Political polarization divides people into two groups with completely opposing views. Examples are pro-life vs. pro-choice, liberal vs. conservative, and Democrats vs. Republicans.
2014 Pew Research pointed out many years ago that studies showed a strong move away from the center by both American political parties. This shift caused the center position to decrease to 39% in 2014, down from 49% in 1994.
In 2021 Pew Research, the center shrunk to 37%. Those in the contemporary center have little to no interest in politics. The center’s disappearance from the political conversation reinforces the feeling that political polarization is growing.
Republicans and Democrats agree on very little, except they share the belief of having almost nothing in common with the other party. Four out of five people from both parties say they fundamentally disagree with the other side about core American values. Political polarization creates affiliations of being either Red or Blue but nothing in-between.
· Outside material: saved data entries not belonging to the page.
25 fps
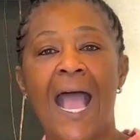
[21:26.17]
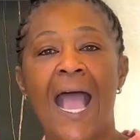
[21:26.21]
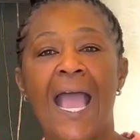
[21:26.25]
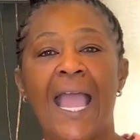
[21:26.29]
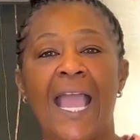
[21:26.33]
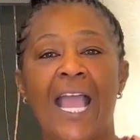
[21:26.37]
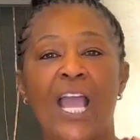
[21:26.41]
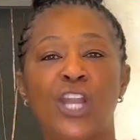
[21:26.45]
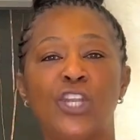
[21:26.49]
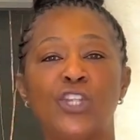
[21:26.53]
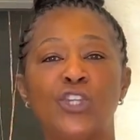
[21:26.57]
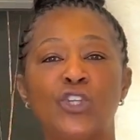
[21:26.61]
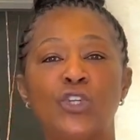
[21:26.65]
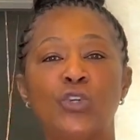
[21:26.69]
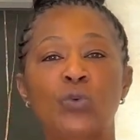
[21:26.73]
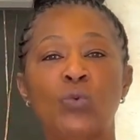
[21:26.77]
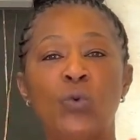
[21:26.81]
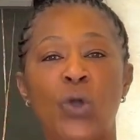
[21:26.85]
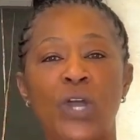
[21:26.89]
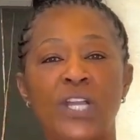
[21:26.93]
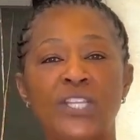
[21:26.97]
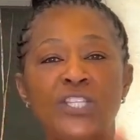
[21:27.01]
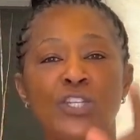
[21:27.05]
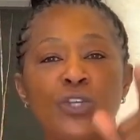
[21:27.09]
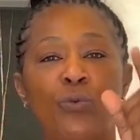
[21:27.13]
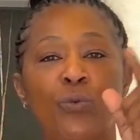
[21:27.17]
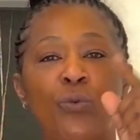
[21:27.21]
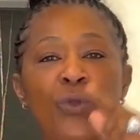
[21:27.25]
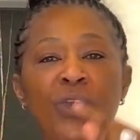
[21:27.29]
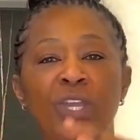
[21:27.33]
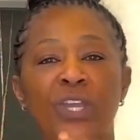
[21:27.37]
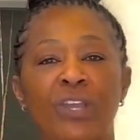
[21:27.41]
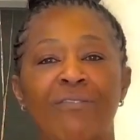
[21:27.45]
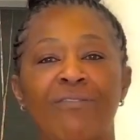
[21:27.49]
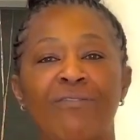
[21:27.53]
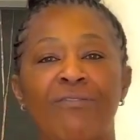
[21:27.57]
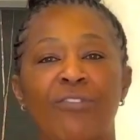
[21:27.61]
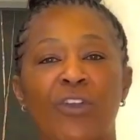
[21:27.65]
and you want to
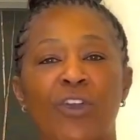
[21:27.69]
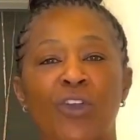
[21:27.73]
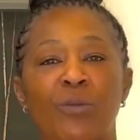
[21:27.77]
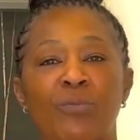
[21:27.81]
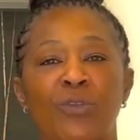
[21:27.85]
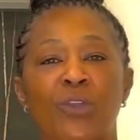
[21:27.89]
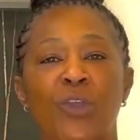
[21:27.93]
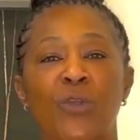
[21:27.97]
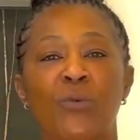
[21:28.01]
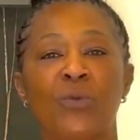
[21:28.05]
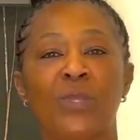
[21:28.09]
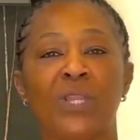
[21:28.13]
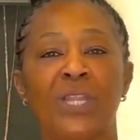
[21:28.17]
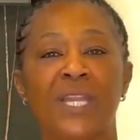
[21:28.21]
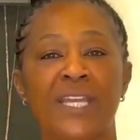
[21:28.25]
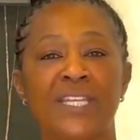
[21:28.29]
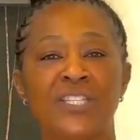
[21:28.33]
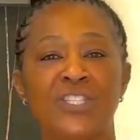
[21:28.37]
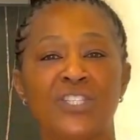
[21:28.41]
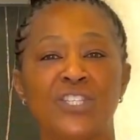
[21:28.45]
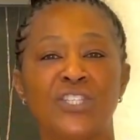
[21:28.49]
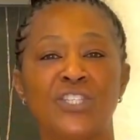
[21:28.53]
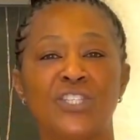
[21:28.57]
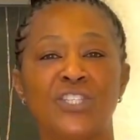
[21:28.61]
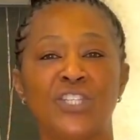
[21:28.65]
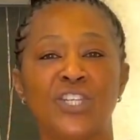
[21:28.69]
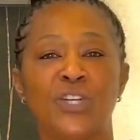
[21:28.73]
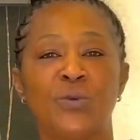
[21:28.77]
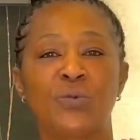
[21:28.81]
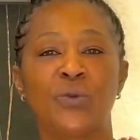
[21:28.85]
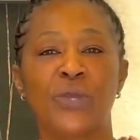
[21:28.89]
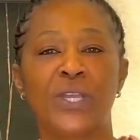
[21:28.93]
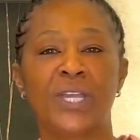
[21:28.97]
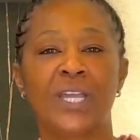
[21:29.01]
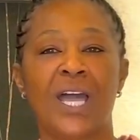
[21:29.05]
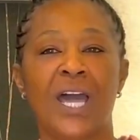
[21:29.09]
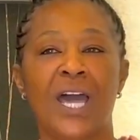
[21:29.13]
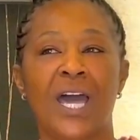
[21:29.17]
reaffirm your relationship
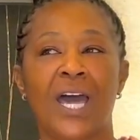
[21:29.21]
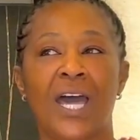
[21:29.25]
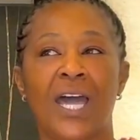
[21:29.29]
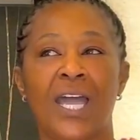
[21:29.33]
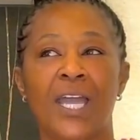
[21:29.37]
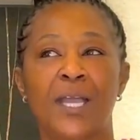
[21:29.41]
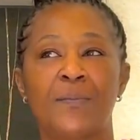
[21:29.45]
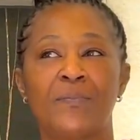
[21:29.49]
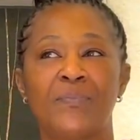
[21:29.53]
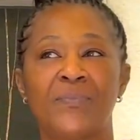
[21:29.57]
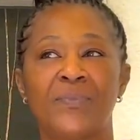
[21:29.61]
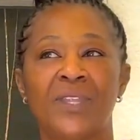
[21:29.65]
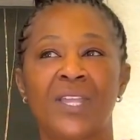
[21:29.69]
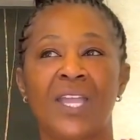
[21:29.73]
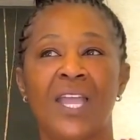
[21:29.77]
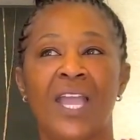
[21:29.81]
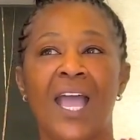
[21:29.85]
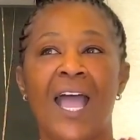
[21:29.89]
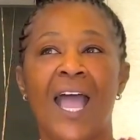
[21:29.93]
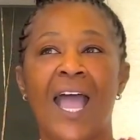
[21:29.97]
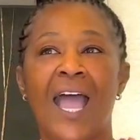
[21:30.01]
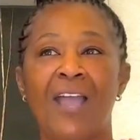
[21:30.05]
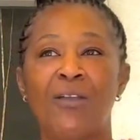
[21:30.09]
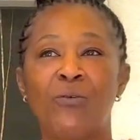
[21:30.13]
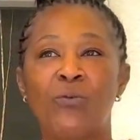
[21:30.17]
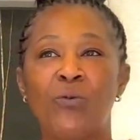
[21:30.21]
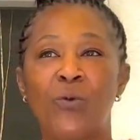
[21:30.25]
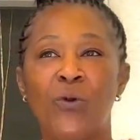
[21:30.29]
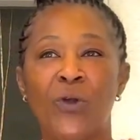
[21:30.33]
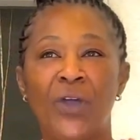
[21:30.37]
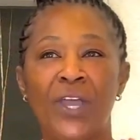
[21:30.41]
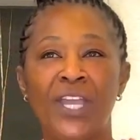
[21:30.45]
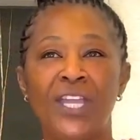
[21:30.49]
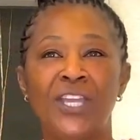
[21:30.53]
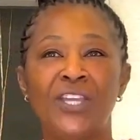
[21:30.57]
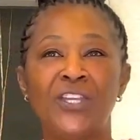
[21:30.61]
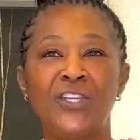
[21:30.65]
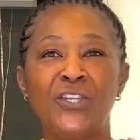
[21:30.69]
with God, I
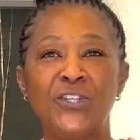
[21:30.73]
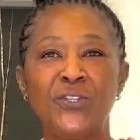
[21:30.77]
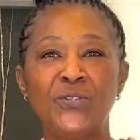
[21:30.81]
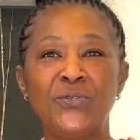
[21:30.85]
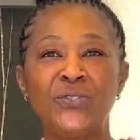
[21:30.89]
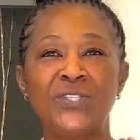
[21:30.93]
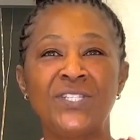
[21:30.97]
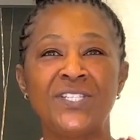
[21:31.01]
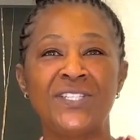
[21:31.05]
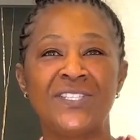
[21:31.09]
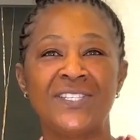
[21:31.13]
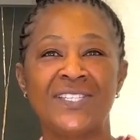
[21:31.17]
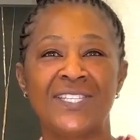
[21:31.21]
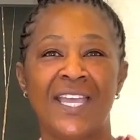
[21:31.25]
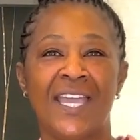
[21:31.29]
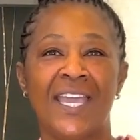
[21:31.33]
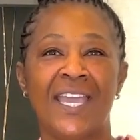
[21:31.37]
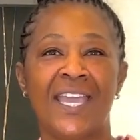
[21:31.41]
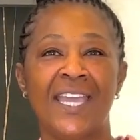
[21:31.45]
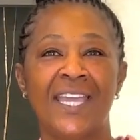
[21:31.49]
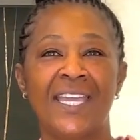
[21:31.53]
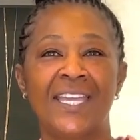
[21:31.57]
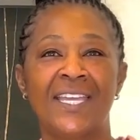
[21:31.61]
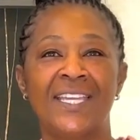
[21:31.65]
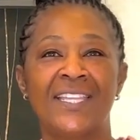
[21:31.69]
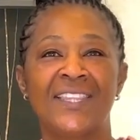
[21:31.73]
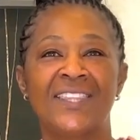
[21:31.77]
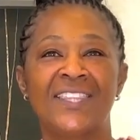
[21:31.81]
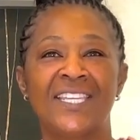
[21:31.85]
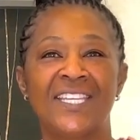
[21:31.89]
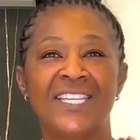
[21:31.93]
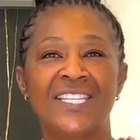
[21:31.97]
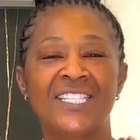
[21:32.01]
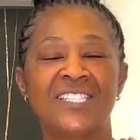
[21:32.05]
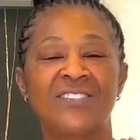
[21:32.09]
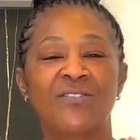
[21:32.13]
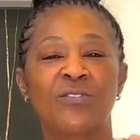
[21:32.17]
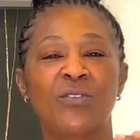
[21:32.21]
want you to say
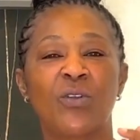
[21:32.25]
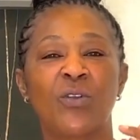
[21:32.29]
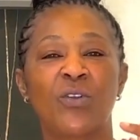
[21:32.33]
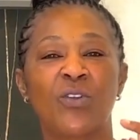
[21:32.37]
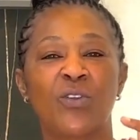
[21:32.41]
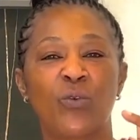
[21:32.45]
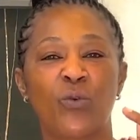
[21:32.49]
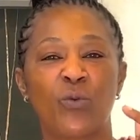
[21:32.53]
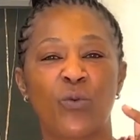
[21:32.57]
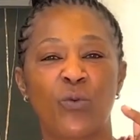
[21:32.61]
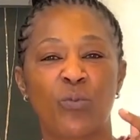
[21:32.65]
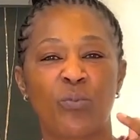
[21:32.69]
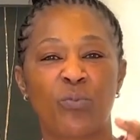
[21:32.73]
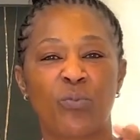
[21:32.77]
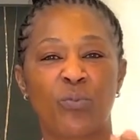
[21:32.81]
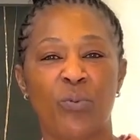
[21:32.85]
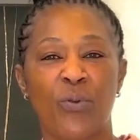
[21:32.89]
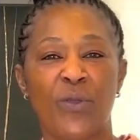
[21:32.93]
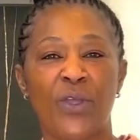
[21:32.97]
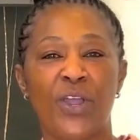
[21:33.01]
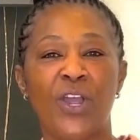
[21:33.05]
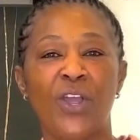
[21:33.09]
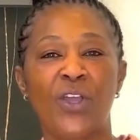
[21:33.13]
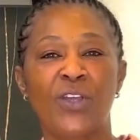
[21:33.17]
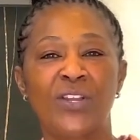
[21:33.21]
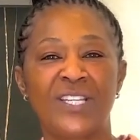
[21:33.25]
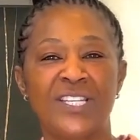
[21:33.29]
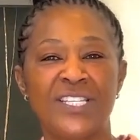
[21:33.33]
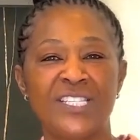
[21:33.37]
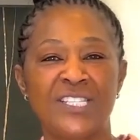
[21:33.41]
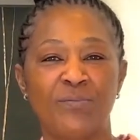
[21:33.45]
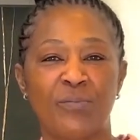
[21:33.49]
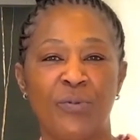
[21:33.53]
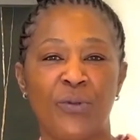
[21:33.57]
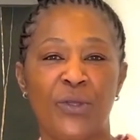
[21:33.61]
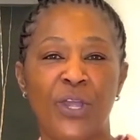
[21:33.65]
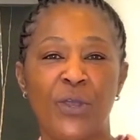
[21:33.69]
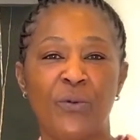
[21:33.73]
this
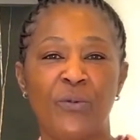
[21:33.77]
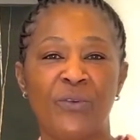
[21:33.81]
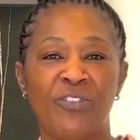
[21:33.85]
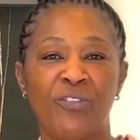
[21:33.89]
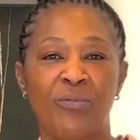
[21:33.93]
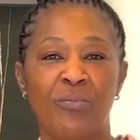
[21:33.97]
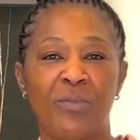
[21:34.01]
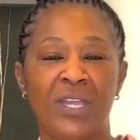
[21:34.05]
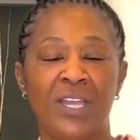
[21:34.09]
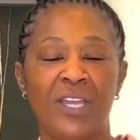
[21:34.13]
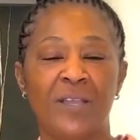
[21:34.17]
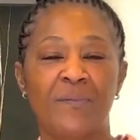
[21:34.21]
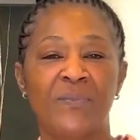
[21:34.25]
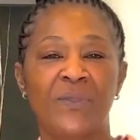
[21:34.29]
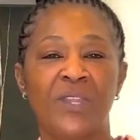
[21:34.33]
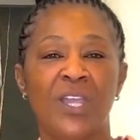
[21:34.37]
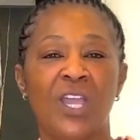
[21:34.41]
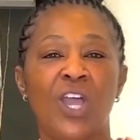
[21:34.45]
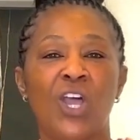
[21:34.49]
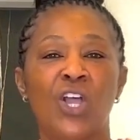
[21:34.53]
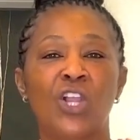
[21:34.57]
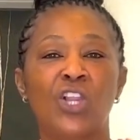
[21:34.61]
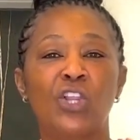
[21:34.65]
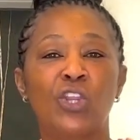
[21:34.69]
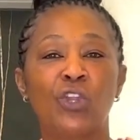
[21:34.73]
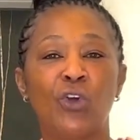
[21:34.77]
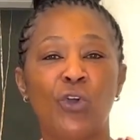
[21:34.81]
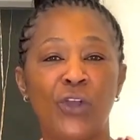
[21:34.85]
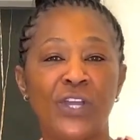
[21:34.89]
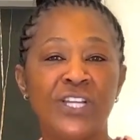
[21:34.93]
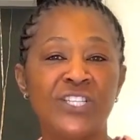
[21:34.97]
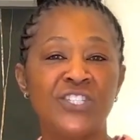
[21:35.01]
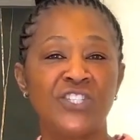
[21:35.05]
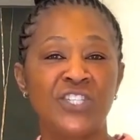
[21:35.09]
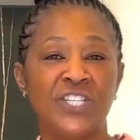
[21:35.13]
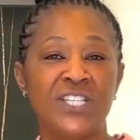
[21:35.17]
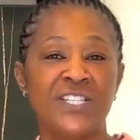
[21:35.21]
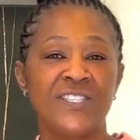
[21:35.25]
prayer with me.
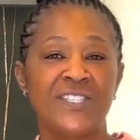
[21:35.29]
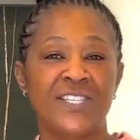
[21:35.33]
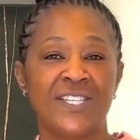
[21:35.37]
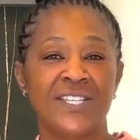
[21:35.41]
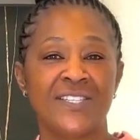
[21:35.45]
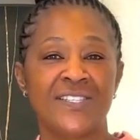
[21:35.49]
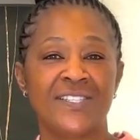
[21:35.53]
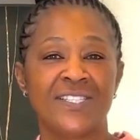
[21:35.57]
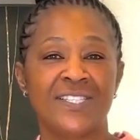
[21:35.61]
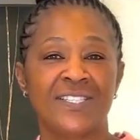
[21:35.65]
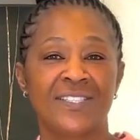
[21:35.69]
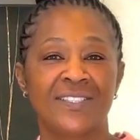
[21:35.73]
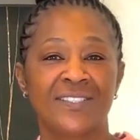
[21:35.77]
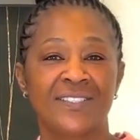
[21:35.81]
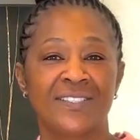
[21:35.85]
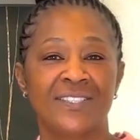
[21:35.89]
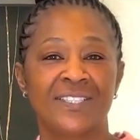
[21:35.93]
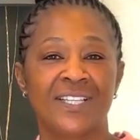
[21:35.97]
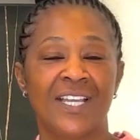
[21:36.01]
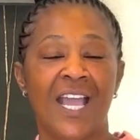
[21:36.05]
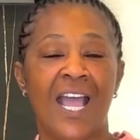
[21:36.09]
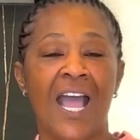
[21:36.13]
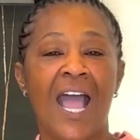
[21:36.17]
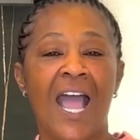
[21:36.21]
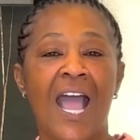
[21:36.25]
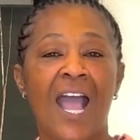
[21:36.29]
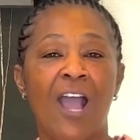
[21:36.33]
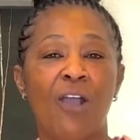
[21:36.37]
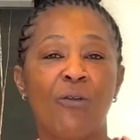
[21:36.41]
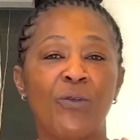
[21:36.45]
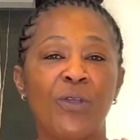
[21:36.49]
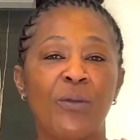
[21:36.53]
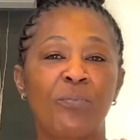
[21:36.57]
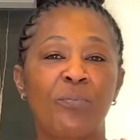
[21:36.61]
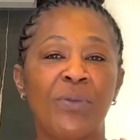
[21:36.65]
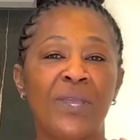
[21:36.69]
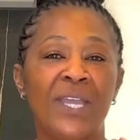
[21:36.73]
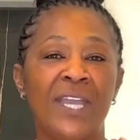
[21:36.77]
Lord Jesus, I
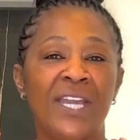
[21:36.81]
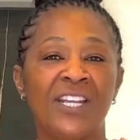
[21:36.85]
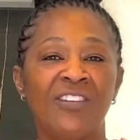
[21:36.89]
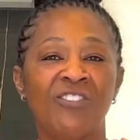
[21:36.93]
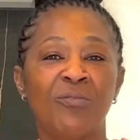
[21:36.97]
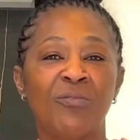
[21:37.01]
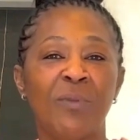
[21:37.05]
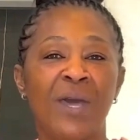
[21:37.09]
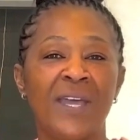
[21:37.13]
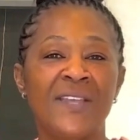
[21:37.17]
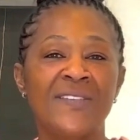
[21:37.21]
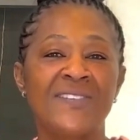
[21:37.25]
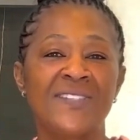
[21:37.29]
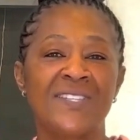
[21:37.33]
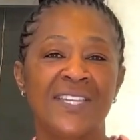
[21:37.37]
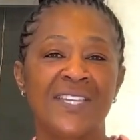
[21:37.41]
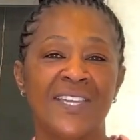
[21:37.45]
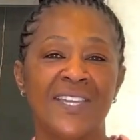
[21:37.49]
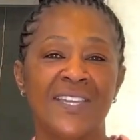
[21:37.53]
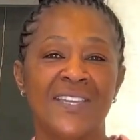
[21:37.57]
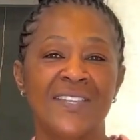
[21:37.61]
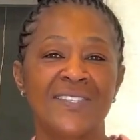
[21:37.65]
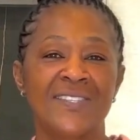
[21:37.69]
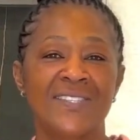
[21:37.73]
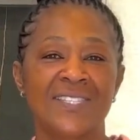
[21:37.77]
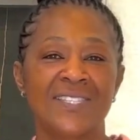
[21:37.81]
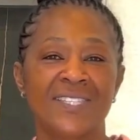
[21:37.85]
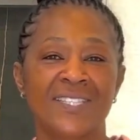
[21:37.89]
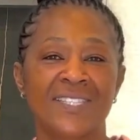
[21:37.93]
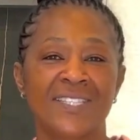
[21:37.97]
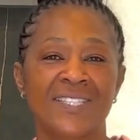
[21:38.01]
repent of my sins.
Social Media Increases Political Polarization
Social media substantially increases the intensity of political polarization. The Brookings Institution research found that a relationship exists between social media platforms and extreme polarization that may erode democratic values and increase partisan violence.
The goal of social media, such as Twitter, Facebook, YouTube, Instagram, LinkedIn, Tik Tok and others, is to keep people using their systems as much as possible. This use allows them to monetize their users’ attention and track information to sell to advertisers. This process is engagement.
Engagement is the interaction and activity with social media content. Creating a powerful reaction in a viewer by sensationalizing political issues (including spreading misinformation) is far more engaging than a boring presentation of facts.
Addiction to the Release of Dopamine
People are obsessed with social media because of its constantly changing 24/7 modality, unpredictability, the tiny pieces of information (or misinformation) it offers, and the reward cues such as likes, shares, followers, etc. Those characteristics stimulate the release of a neurotransmitter (brain chemical) called dopamine, which is pleasurable.
Research into addictive behaviors suggests that dopamine triggered by social media use is so powerful it is harder to resist than the addiction to alcohol or cigarettes.
Social Media Algorithms, Media Bubbles, Echo Chambers, and Confirmation Bias
The goal of any social media system is to attract new users and keep existing users engaged with the system. A social media algorithm is an AI-driven computer program that selects content choices based on user profiles to keep users coming back for more.
The system tracks what you do and how you engage with content and then presents similar content or its best guess of what content you might like to keep you as engaged as possible.
When you engage with certain content, like watching a specific news piece, you will see that type of content presented to you on your next use of the system. This phenomenon is a “media bubble.”
An “echo chamber” effect happens when you get more content that matches previous content. Confirmation bias occurs when a user looks for content that reinforces a previously-held opinion. All of this leads to increased political polarization shaped by social media use.
Overwhelming research shows that social media increases political polarization. Social media use allows the easy spread of misinformation and makes it difficult to tell what is legitimate. Social media use makes political polarization more intense.